Фандера посмотрел мельком и отрицательно качнул головой:
– В первый раз вижу.
– Ай-яй-яй! Как же так? Это же Фандера Семен Прокопьевич, по документам которого вы живете.
Фандера не изменился в лице:
– Однофамилец, бывает.
– Да, бывают в жизни совпадения. Но он родился в Белецке – там же, где и вы, даже в один и тот же день; служил в одном полку с вами. Не слишком ли много совпадений?
Фандера немного побледнел:
– Я не пойму, в чем меня подозревают?
– Вы живете по поддельным документам. Поясните, при каких обстоятельствах вы их заимели?
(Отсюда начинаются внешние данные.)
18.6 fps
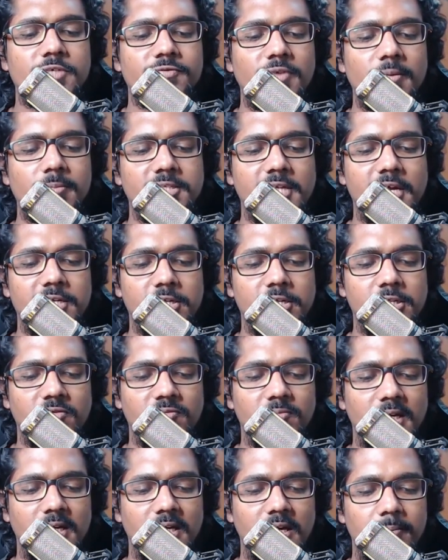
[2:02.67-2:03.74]
from the status
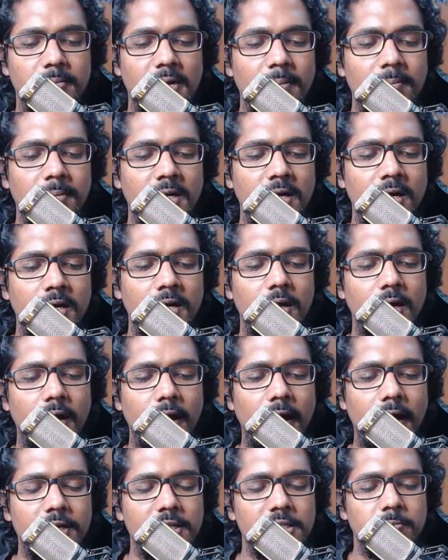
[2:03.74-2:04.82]
of being a Brahmana
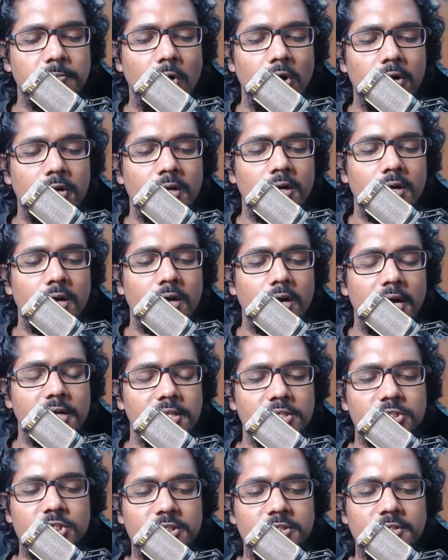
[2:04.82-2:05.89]
and is born
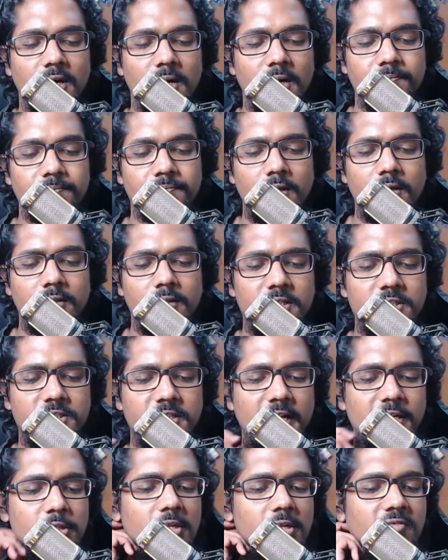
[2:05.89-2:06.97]
as a Kshatriya. The
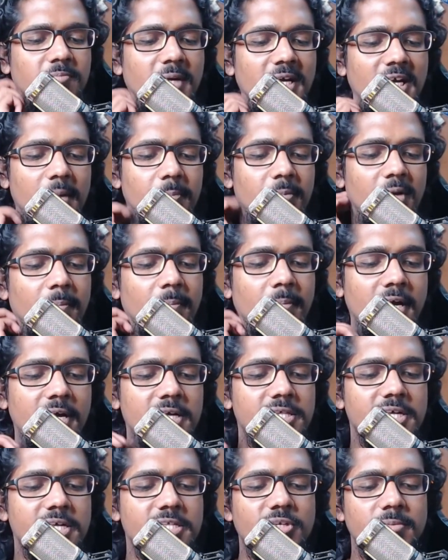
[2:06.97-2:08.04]
status of being a Brahmana
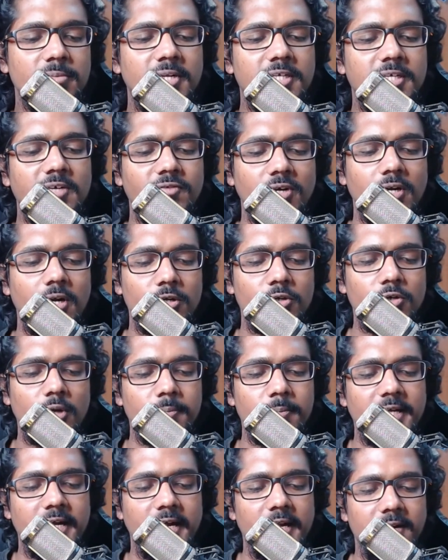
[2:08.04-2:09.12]
is extremely difficult to
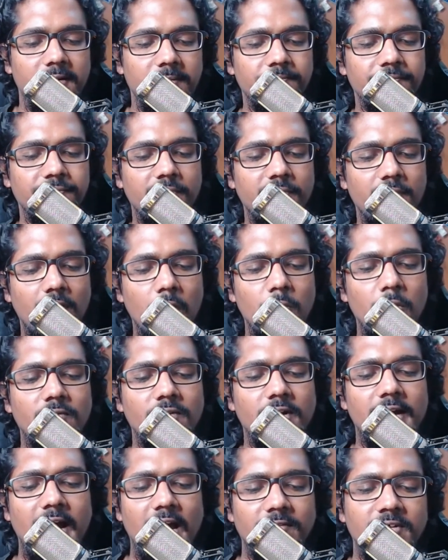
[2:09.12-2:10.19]
obtain.
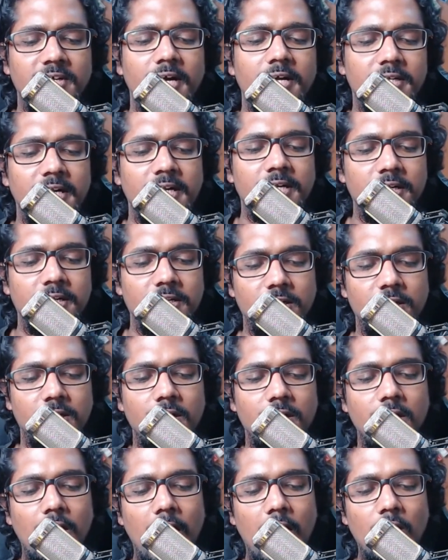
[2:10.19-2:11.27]
However, having attained it,
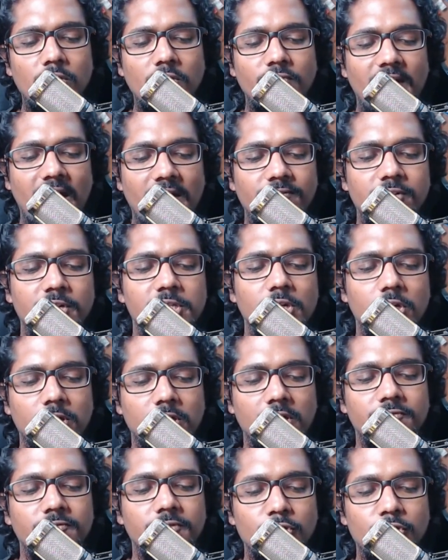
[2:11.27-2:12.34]
out of avarice or
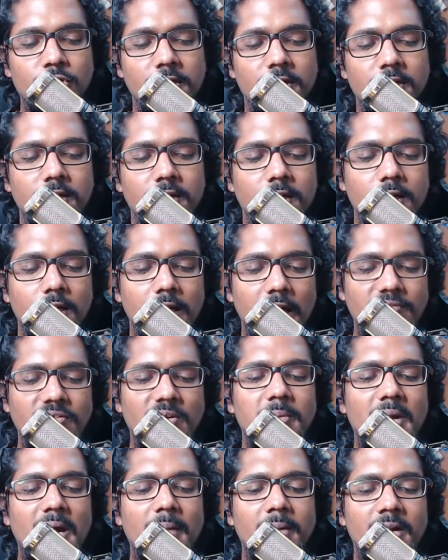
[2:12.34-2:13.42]
confusion, if
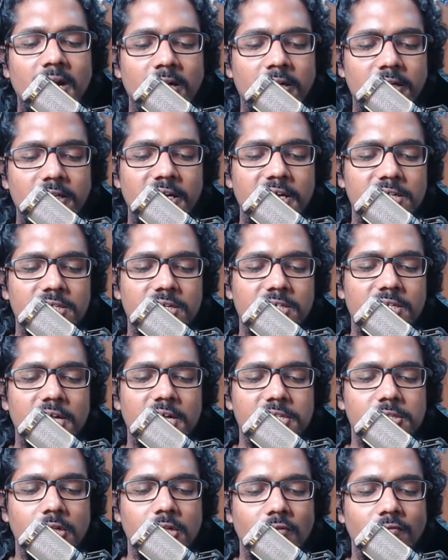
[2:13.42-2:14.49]
a Brahmana undertakes the
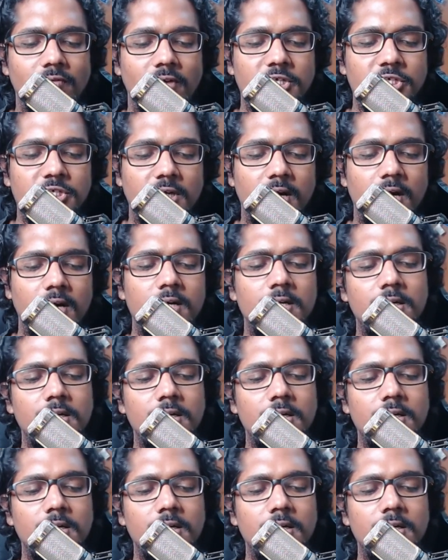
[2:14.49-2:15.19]
tasks of a Vaishya,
– Ну хорошо, коли вы это знаете. Я потерял свои документы, жил в колхозе. Когда умер настоящий Фандера, я забрал его документы: паспорт, военный билет – да все, и переехал в Москву.
– Где находились в годы войны?
– Воевал, как многие, сто семьдесят шестой минометный полк.
– Проверим. Ваши настоящие фамилия, имя, отчество, год и место рождения?
– Морозкин Андрей Владимирович, родился первого июля тысяча восемьсот девяносто седьмого года в Балашихе.
И тут Арапов нанес совершенно неожиданный для Фандеры удар, спросив:
– Когда и где находились на службе у немцев?
Спросил спокойно, не повышая голоса, но подозреваемого едва не разбил апоплексический удар. Он побагровел, выкатил глаза и стал хватать ртом воздух.